There is a clear discontinuity at play. I remember an article on this, maybe a comment by Terence Tao himself, seen here, but cannot find it.

2 comments

During training they gate with a lot of guardrails the format of the reasoning tokens output. They don't just use a reward for getting the correct answer during training but also reward human readable output. That said, if they didn't, the reasoning tokens that are the most efficient to get to the final correct answer during training would most likely look like a lot of gibberish.

There is a relationship between the tokens in the output in the model's vector space, that is the most important, and something hidden we will never see.

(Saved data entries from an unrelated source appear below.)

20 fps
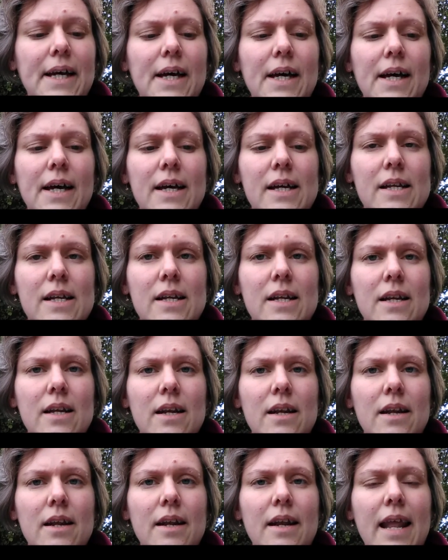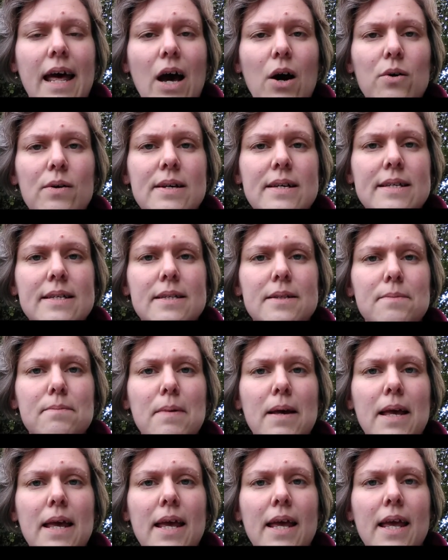and now he's
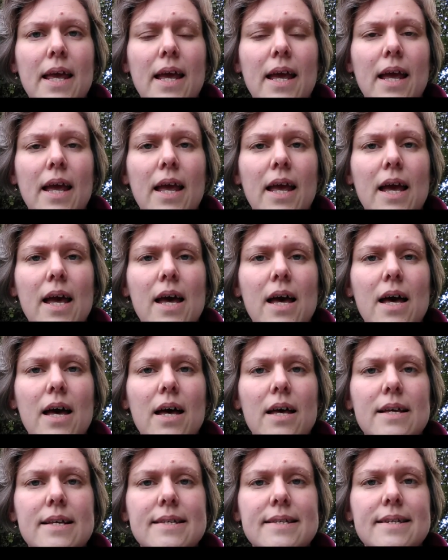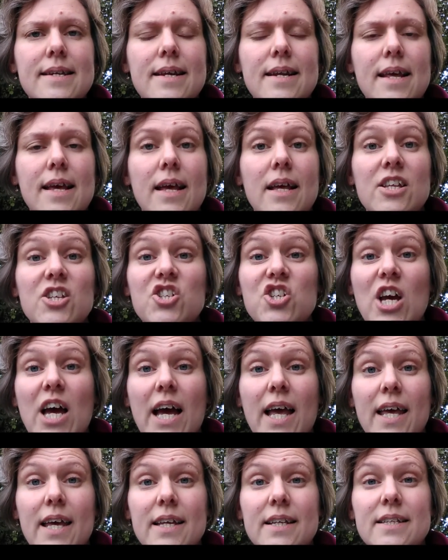making he's knitting a
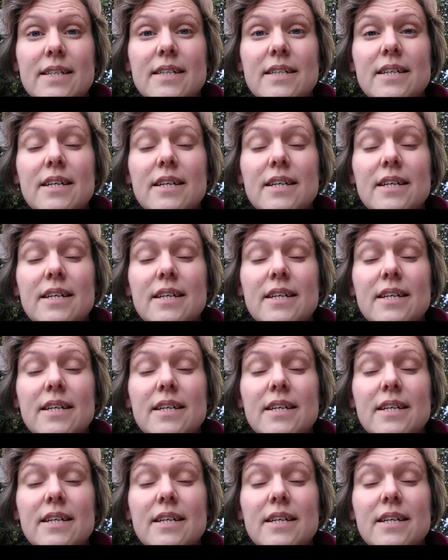jacket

I think that the thought trace is definitely incomplete - you can see cases where it is like and "let's calculate the integral:[no integral calculated]". The train of thought it's on towards the end of the trace looks like an entirely different approach than what it ends up returning, so I think we are just not seeing the part where it hits on the right approach (sadly).
Thought traces are indeed not an accurate representation of what models actually do. If you ask an AI model to add two values it will do so, then in the next prompt ask it to explain the algorithm it used, it will regurgitate that it used some standard textbook method, whilst in reality it used a completely different algorithm. Thinking LLMs don't record the neural pathways they used.
Does DeepSeek's solution look more traceable?